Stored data

>>>

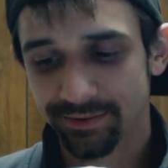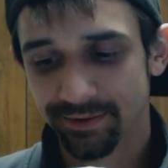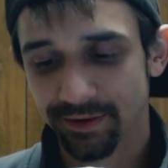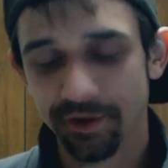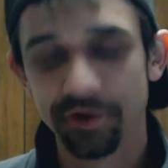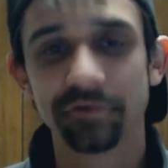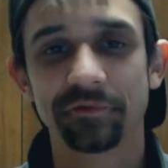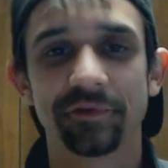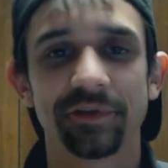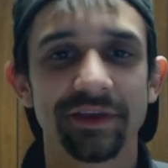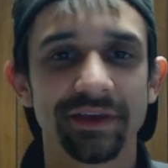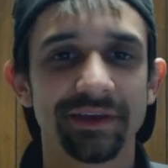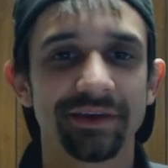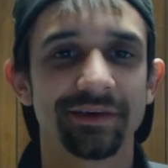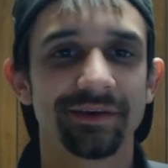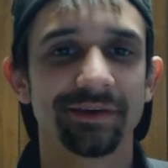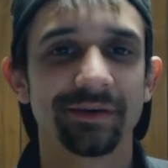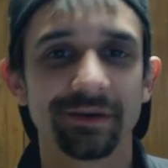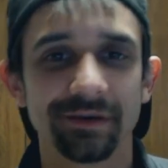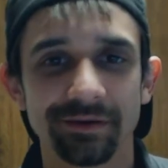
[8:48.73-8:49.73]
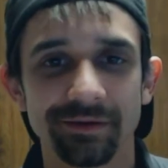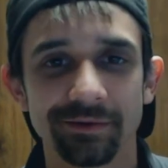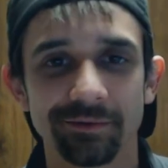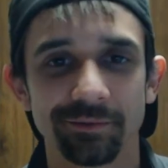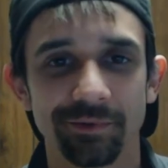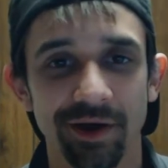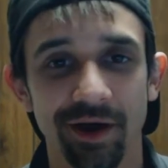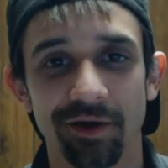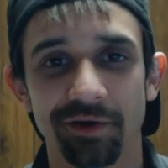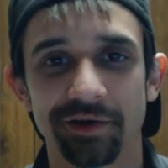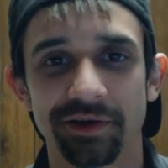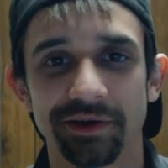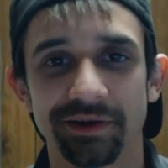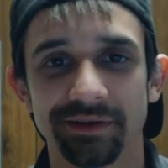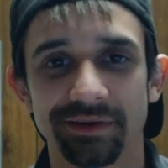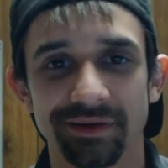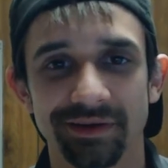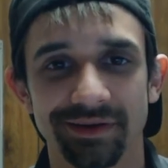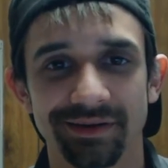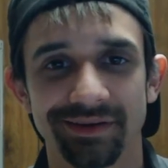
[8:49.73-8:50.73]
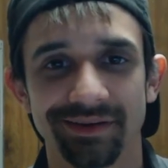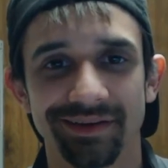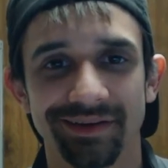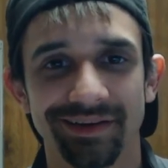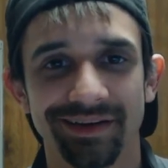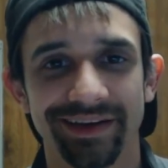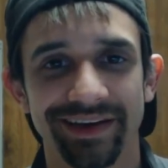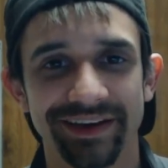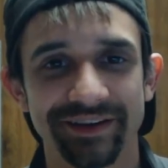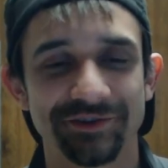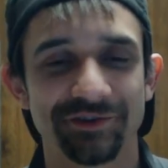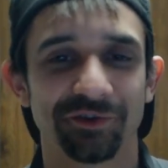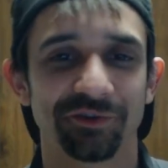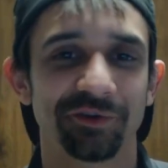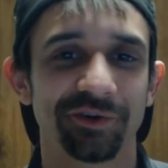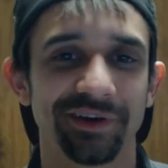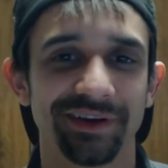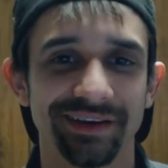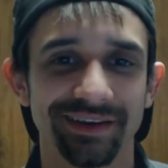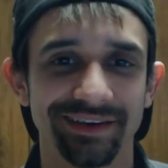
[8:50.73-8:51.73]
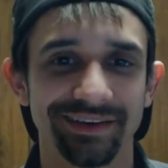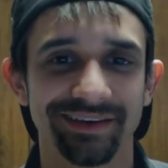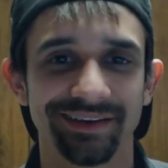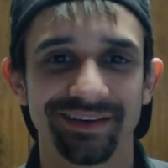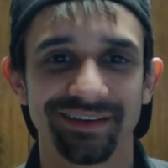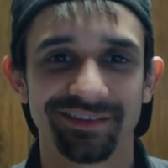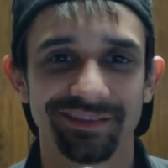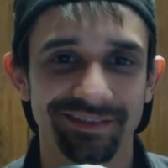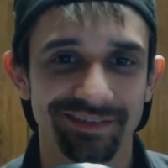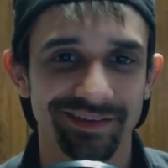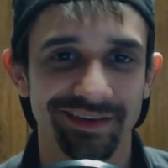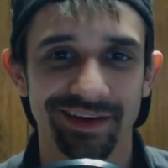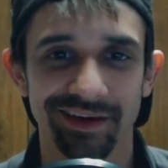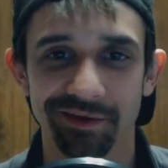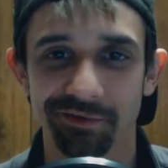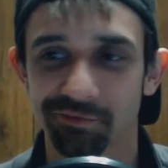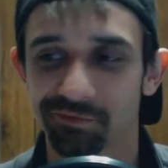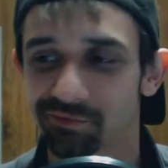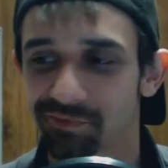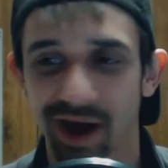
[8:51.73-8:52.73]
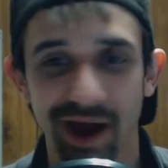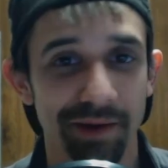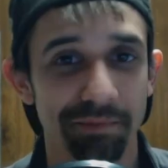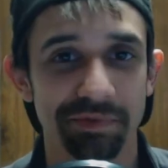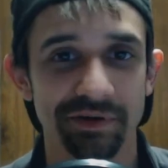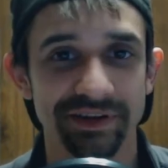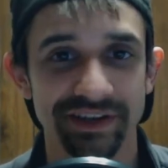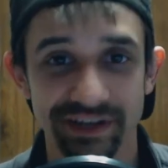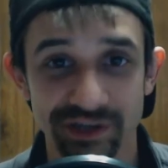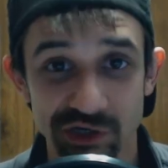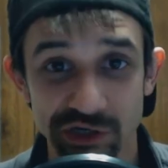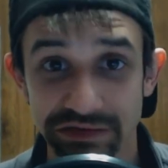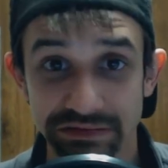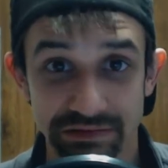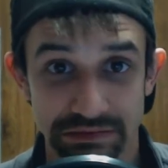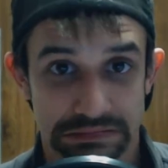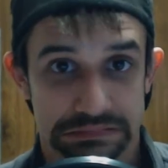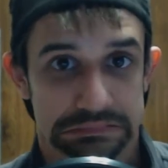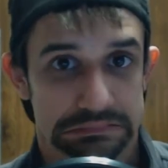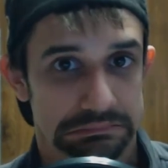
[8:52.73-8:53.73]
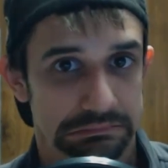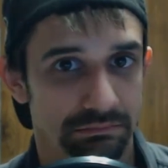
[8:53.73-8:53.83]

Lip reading: hopefully we all can enjoy in my predictions.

<<<

YOUR ASSIGNMENT:
Repeat the records in full, precisely, and keep the pictures out.

RESPONSE:
[8:48.73-8:49.73]
[8:49.73-8:50.73]
[8:50.73-8:51.73]
[8:51.73-8:52.73]
[8:52.73-8:53.73]
[8:53.73-8:53.83]

Lip reading: hopefully we all can enjoy in my predictions.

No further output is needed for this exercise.